Même Charb dans sa chronique Charb n’aime pas les gens, s’y met aussi ! On se demande si c’est bien lui qui a dessiné dans Le Monde Libertaire à la fin des années 80 ! C’est un complot ou quoi ? 3 (basses) attaques contre les idéaux libertaire dans un même numéro, ça commence à faire beaucoup, on sait bien que quand on aime on ne compte pas mais quand même… Toujours est-il qu’il consacre sa rubrique au projet d’article de loi (retoqué par les députés depuis) sur les CV anonymes et qu’il glose sur la propension qu’ont les patrons de vouloir s’exonérer des règlements et s’affranchir des lois qui sont ou qui simplement leur apparaissent contraires à leurs intérêts. Il écrit : Les patrons […] rêvent de se comporter comme des babas cool ultra libertaires. Charb a vraiment la mémoire courte, pour confondre la liberté de l’individu(e) dans une société solidaire et égalitaire dont l’anarchisme se réclame avec la liberté du renard dans le poulailler dont les patrons se revendiquent ! Un patron est tout sauf baba cool. Quel salarié(e) ne rêverait pas à un tel patron ? Le choix même du terme baba cool n’est pas anodin : son sens péjoratif et méprisant désigne in fine l’ultra libertaire et pas le patron. Il fait sous-entendre baba cool comme inefficace, rêveur asocial et finalement impuissant.

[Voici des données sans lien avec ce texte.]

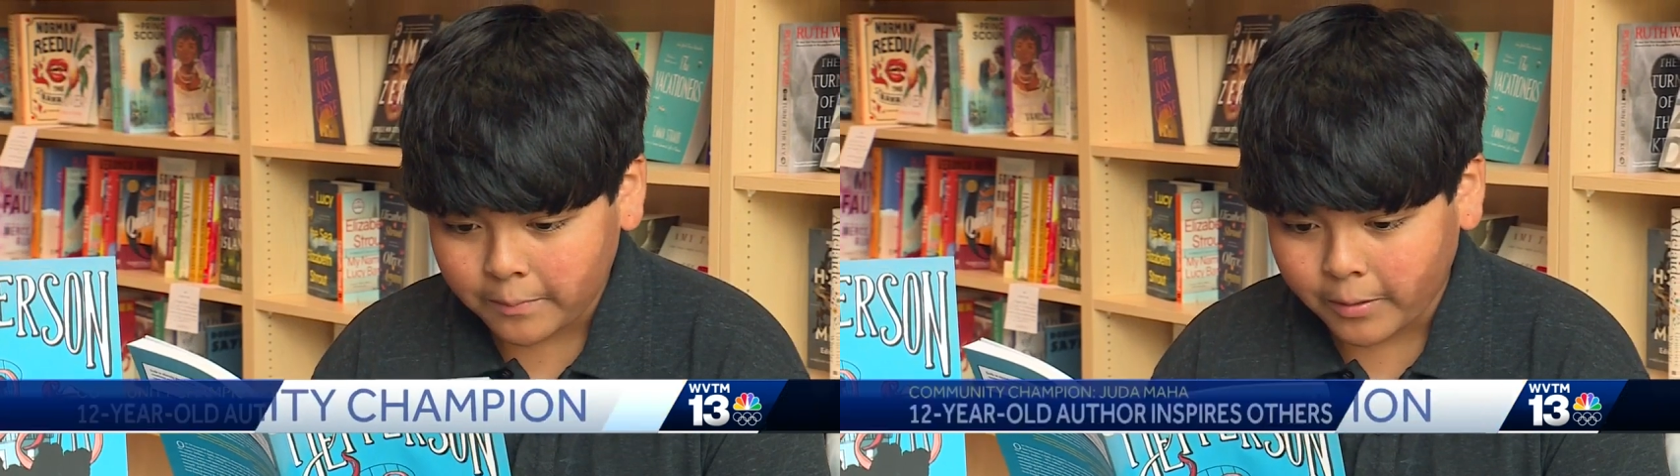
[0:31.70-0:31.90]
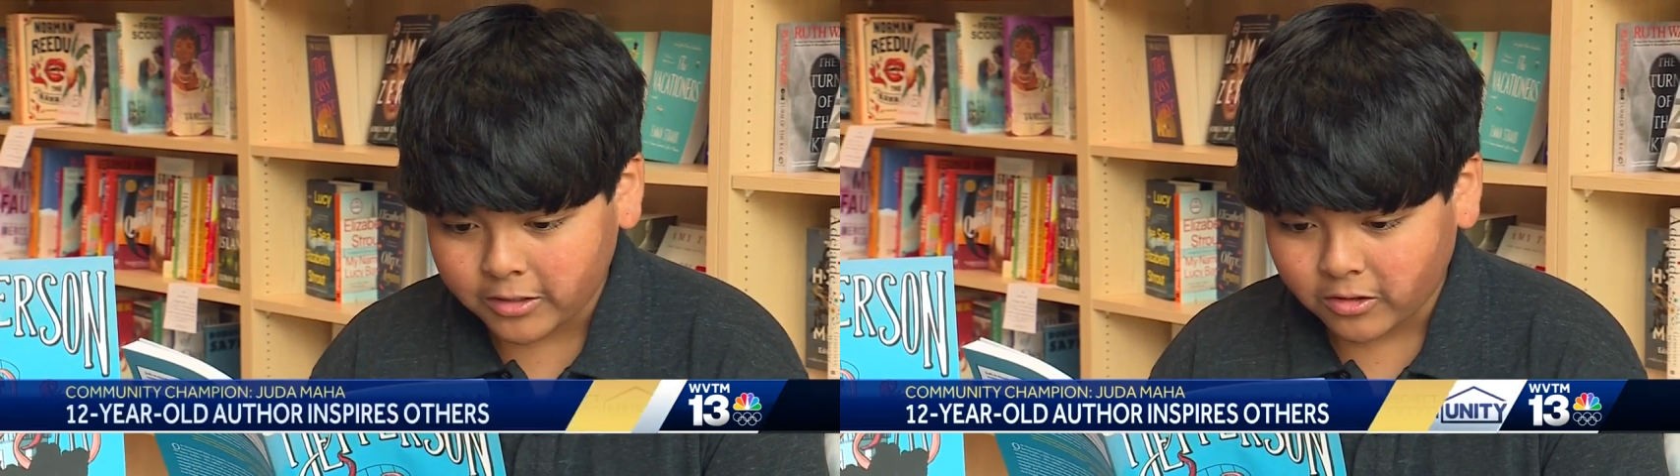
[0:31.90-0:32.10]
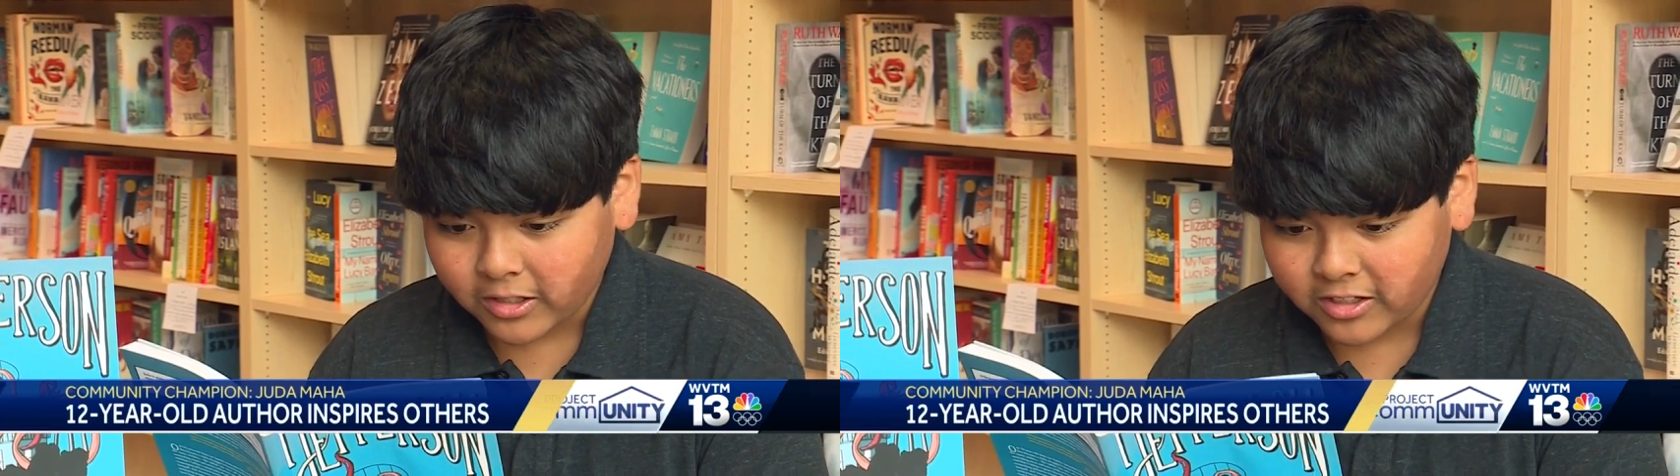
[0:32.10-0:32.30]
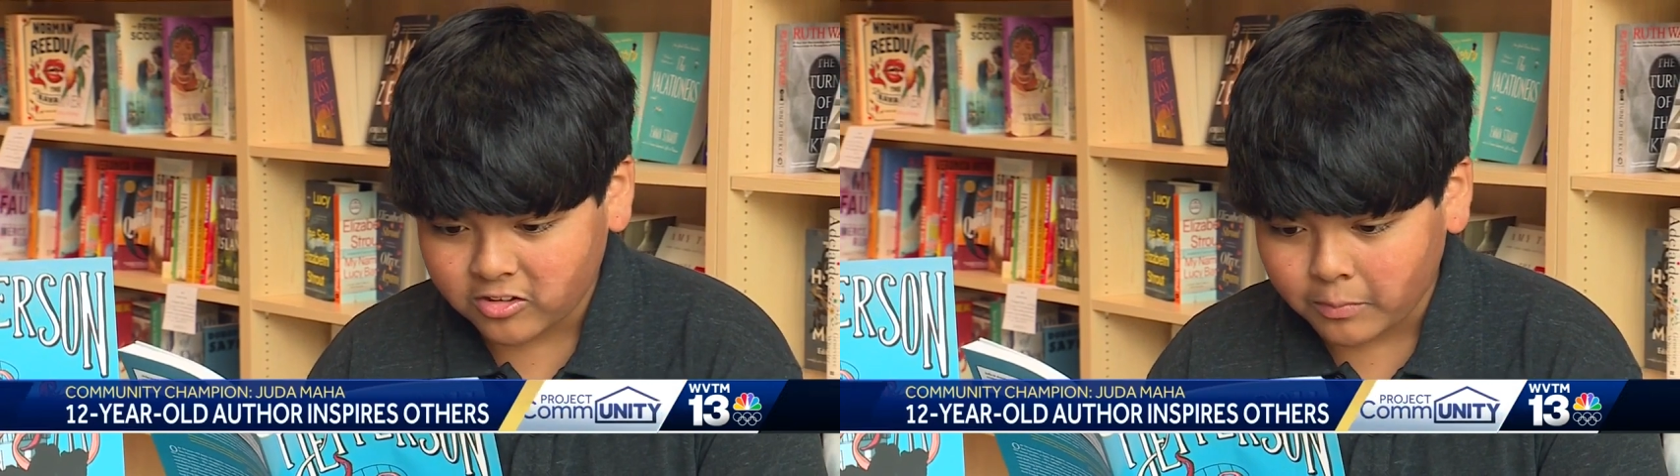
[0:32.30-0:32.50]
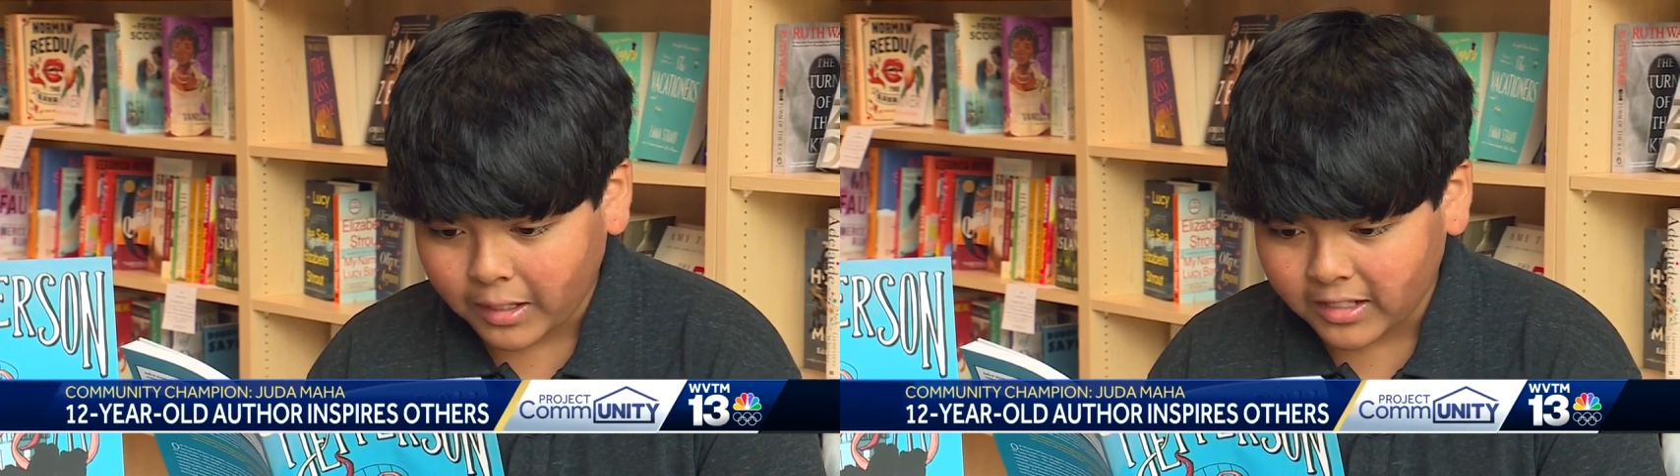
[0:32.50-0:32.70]
my bottle like
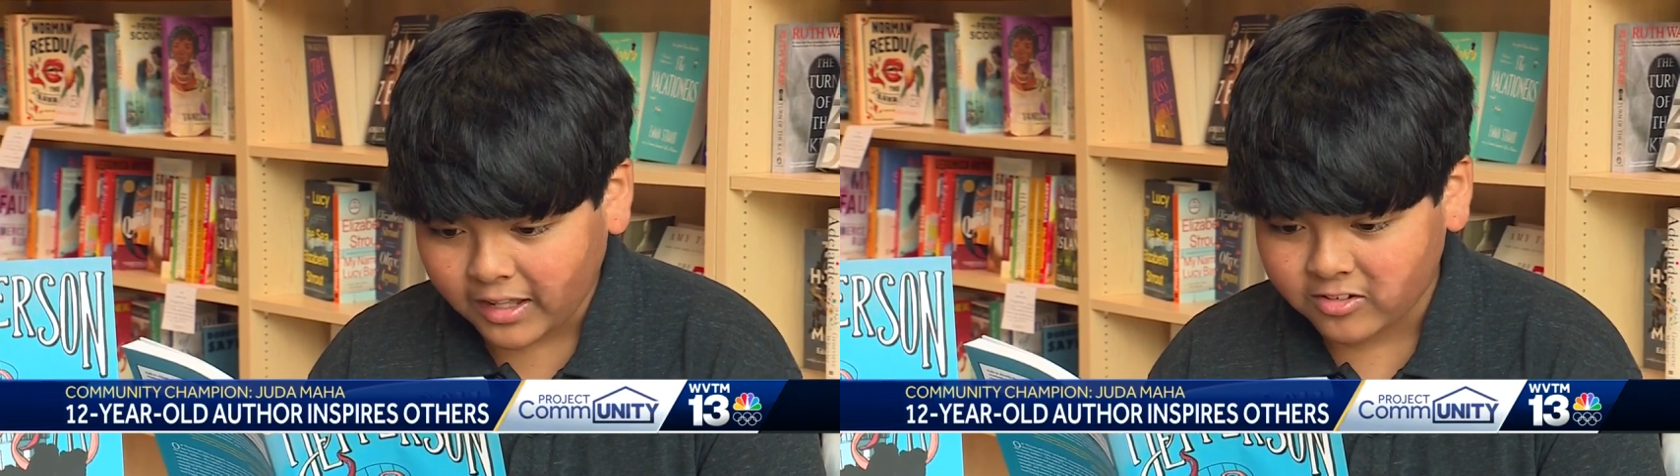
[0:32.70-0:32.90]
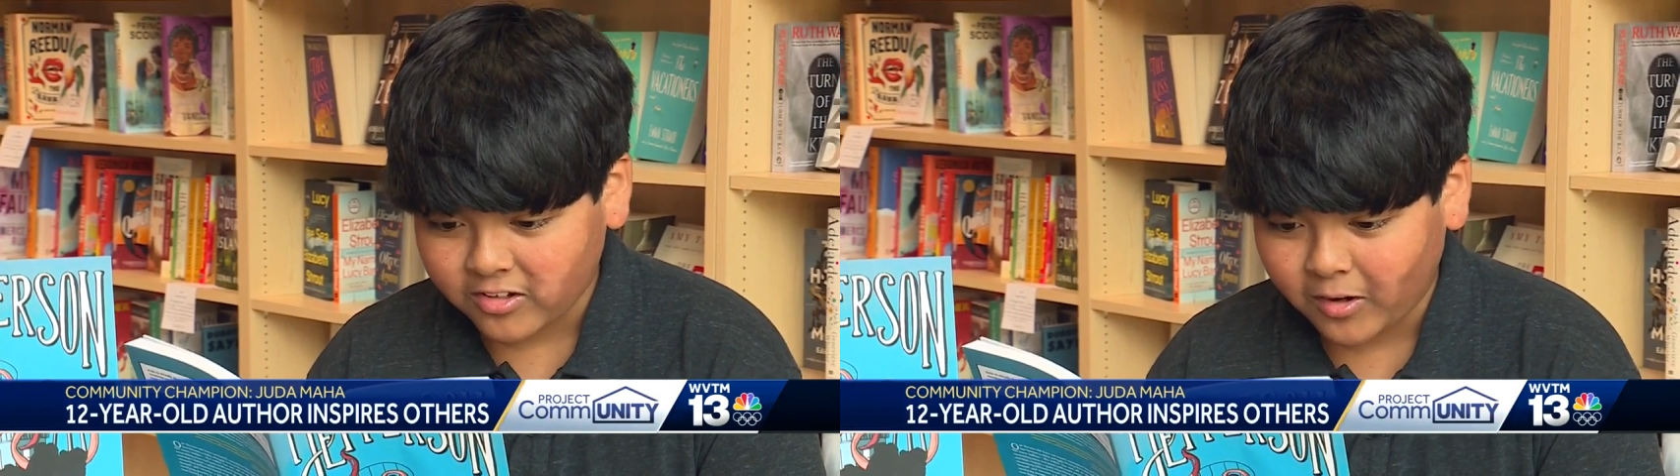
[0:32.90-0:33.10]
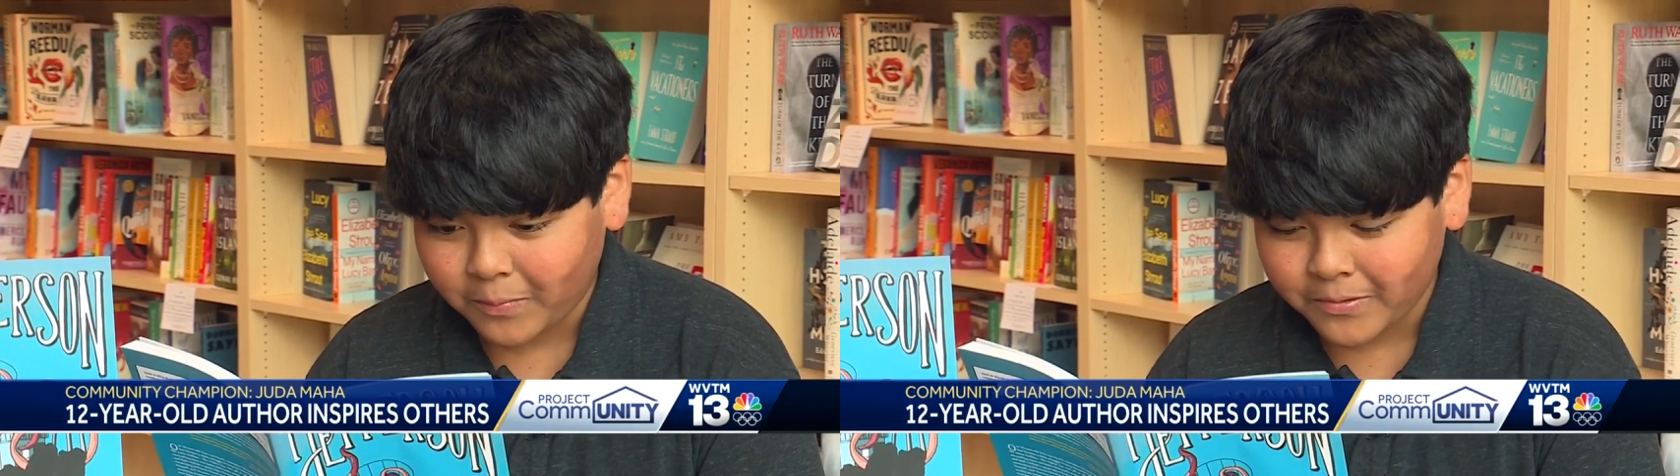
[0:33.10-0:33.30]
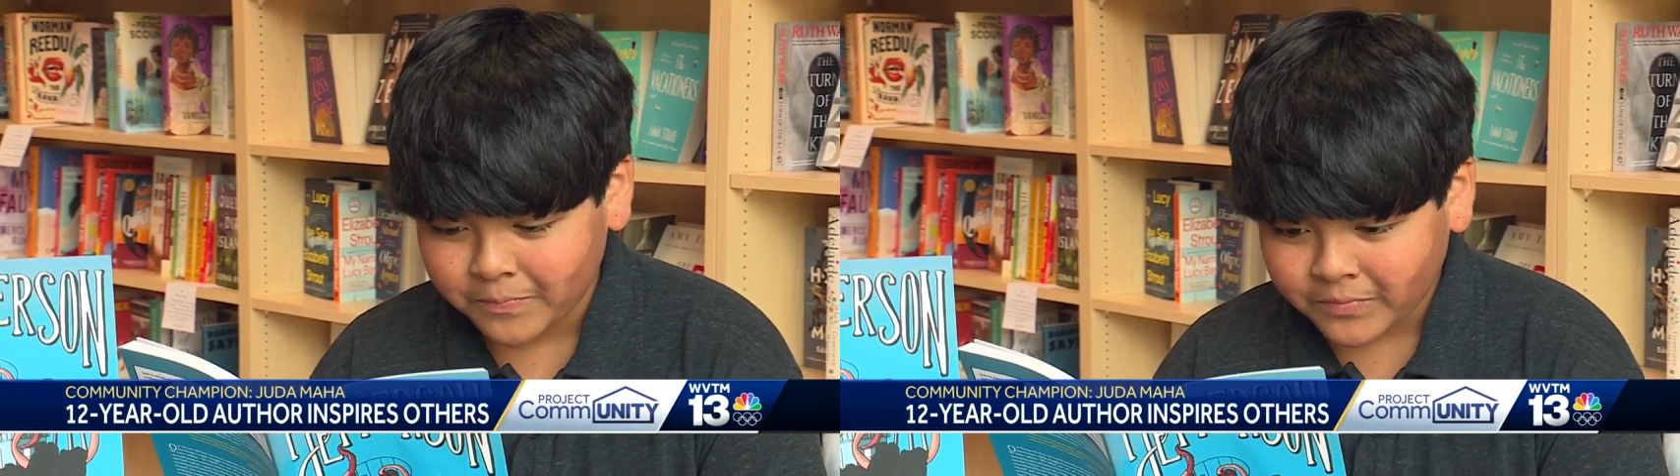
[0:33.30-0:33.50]
it's my last hope.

Mais ne soyons pas négatifs et ne voyons pas tout… en noir. Il y a par exemple ce bon vieux Siné, qui termine sa chronique de ce numéro par un retentissant Vive Ravachol ! Très souvent, il dessine des drapeaux noirs et il lance force invectives contre les flics, les militaires, les juges, les mollahs, les curés et autres espèces néfastes et nuisibles. Certes. Ce n’est pas pour nous déplaire. Mais outre que ça vous a un petit côté rebelle de service et dernier des Mohicans, il faut bien constater que notre ami Siné (é)crie haut et fort élections pièges à cons et qu’il se précipite toujours dans le bureau de vote à chaque scrutin, quitte la semaine suivante à vitupérer contre ces cons d’électeurs qui n’ont pas suffisamment voté pour son candidat ou pour la vraie gauche… Allez comprendre. Cela dit, Siné est un anar vrai de vrai : il est pour la destruction de l’État… d’Israël ! Au fil des semaines et des années, on a pu remarquer que la cause palestinienne semble être l’alpha et l’oméga de son combat politique. Il se dit parfois que la vieillesse est un naufrage et c’est un peu vrai. Et si le beaujolais nouveau a selon les années des arômes de banane ou de fruits rouges, le nouveau mais déjà vieux Charlie hebdo a lui dorénavant et invariablement le goût de rance et de moisi.